Les Canadiens-français, «peuple fondateur»

Si le Québec est sincère dans son désir d’en finir avec les deux solitudes, Jean-Marc Fournier démontre jusqu’à quel point il n’a pas compris le rôle que devrait jouer sa province dans l’ensemble canadien concernant cette question. Le ministre responsable des Affaires intergouvernementales canadiennes présentait la vision de son gouvernement pour le Québec et le Canada du futur à l’Université d’Ottawa, plus tôt cette semaine.

Au lieu de tendre la main au reste du Canada au prime abord de son intervention, il se regarde le nombril et ramène les ennuyeuses aspirations du Québec comme enjeu central de son projet.

« Lorsqu’on aura convenu, sans crise constitutionnelle, dit-il, que ce n’est pas si compliqué de reconnaître que le Québec est une nation dans le Canada, on pourra le mettre dans la constitution, sans se déchirer.»

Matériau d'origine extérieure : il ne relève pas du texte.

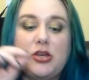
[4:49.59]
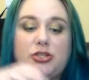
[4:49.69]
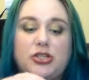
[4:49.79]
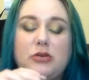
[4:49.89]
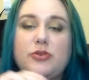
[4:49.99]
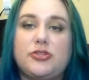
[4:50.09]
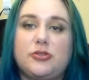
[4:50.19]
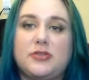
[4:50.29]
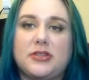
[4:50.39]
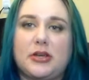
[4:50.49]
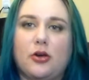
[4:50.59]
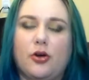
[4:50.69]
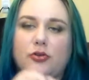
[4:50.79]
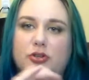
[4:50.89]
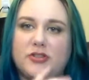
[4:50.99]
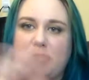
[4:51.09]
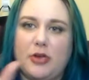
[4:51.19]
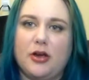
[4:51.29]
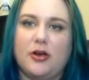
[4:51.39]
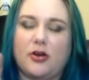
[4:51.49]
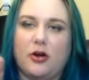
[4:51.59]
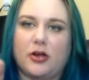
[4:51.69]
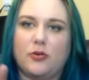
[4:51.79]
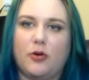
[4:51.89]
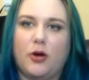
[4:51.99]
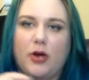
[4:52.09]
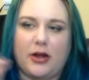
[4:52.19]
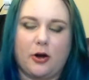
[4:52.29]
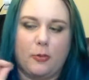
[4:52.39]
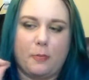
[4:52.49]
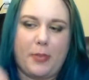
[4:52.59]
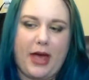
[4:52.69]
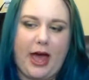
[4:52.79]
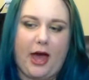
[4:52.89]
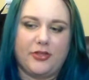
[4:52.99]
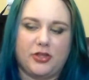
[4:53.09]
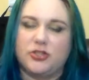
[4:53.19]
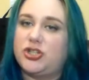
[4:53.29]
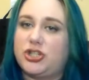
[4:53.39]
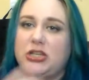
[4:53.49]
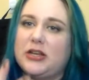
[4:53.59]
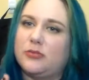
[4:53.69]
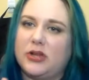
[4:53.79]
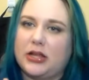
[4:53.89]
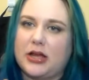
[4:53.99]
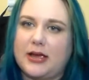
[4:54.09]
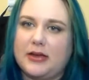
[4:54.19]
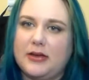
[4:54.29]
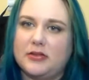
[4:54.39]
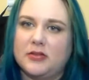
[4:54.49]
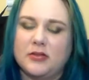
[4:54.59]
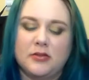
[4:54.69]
She was using her Josie Maron Argan Oil in her bath, and she didn't really like it,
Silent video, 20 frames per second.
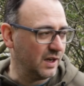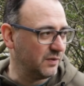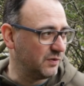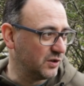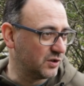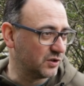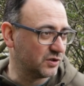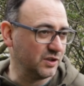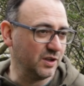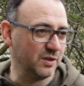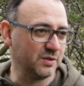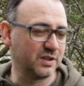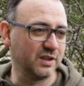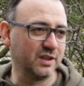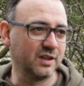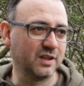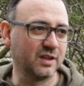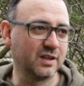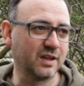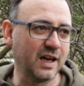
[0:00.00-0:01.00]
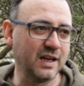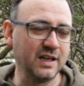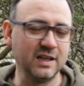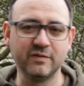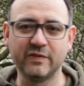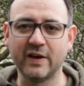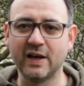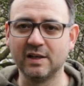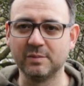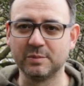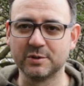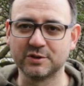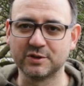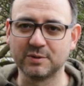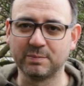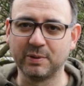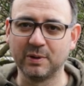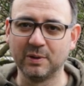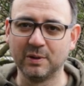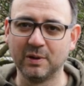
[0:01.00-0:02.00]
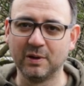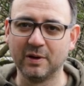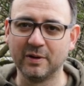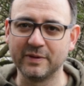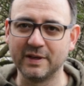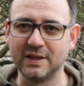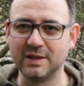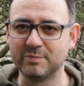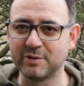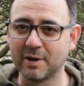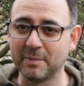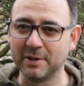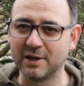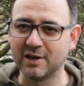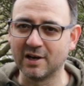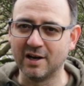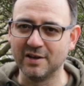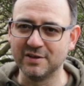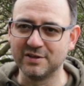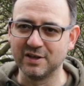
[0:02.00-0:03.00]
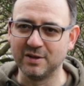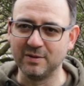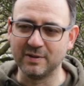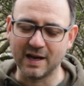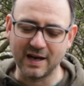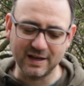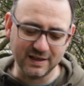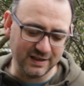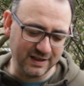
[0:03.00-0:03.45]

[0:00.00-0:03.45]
If you're just using any available support, then you probably can't do that.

La vieille rengaine que les Québécois forment une nation distincte au sein du Canada redevient le tout ou rien d’une reconnaissance par le Québec de la Constitution canadienne.

Cela me paraît plutôt comme une stratégie pour aller chercher des votes chez les indépendantistes mous aux prochaines élections et donc à ne pas pas prendre au sérieux.

Si par contre, c’est une main tendue au «Rest of Canada», c’est bien mal comprendre le ROC, à commencer par les Canadiens français qui résident hors Québec.

D’abord, historiquement, c’est faux de proclamer : « Le Québec, lui, n’a jamais abandonné sa vision d’être un peuple fondateur. » Ce n’est pas le Québec qui est un peuple fondateur mais ce sont les Canadiens-français du Canada qui sont le peuple fondateur. La nation québécoise n’existe pas. Ce qui existe, c’est la nation canadienne-française.

Du côté du ROC, il n’est pas du tout nécessaire ni utile « que les francophones et les francophiles s’adressent aux Canadiens qui ne parlent pas le français pour leur dire à quel point la connaissance de cette langue est une richesse pour eux également. » Les anglophones de ce pays le savent très bien et c’est accepté par la grande majorité d’entre eux. On n’a qu’à voir jusqu’à quel point l’organisme Canadian Parents for French fait un effort à travers les pays pour que leur jeunes apprennent le français. Les écoles d’immersion française ne peuvent fournir à la demande.

« Le Québec et le Canada ont changé et sont prêts à un rapprochement », dit Jean-Marc Fournier. Ce rapprochement est conditionnel à l’acceptation par le reste du Canada que le Québec « société distincte » soit inscrite dans la Constitution. Ne voit-il pas l’incongruité de cette position qui exige en fait que soit reconnu la division du Canada en deux entités distinctes?

La « compréhension mutuelle » dont il parle est l’exigence proclamée par les séparatistes que les Québécois sont une société distincte plutôt qu’une partie intégrale d’une «nation canadienne» avec son fondement francophone d’une part et anglophone d’autre part. Voilà la compréhension du côté québécois qui continue de nous échapper.

L'auteur du texte est Bruno Lagacé d'Ottawa.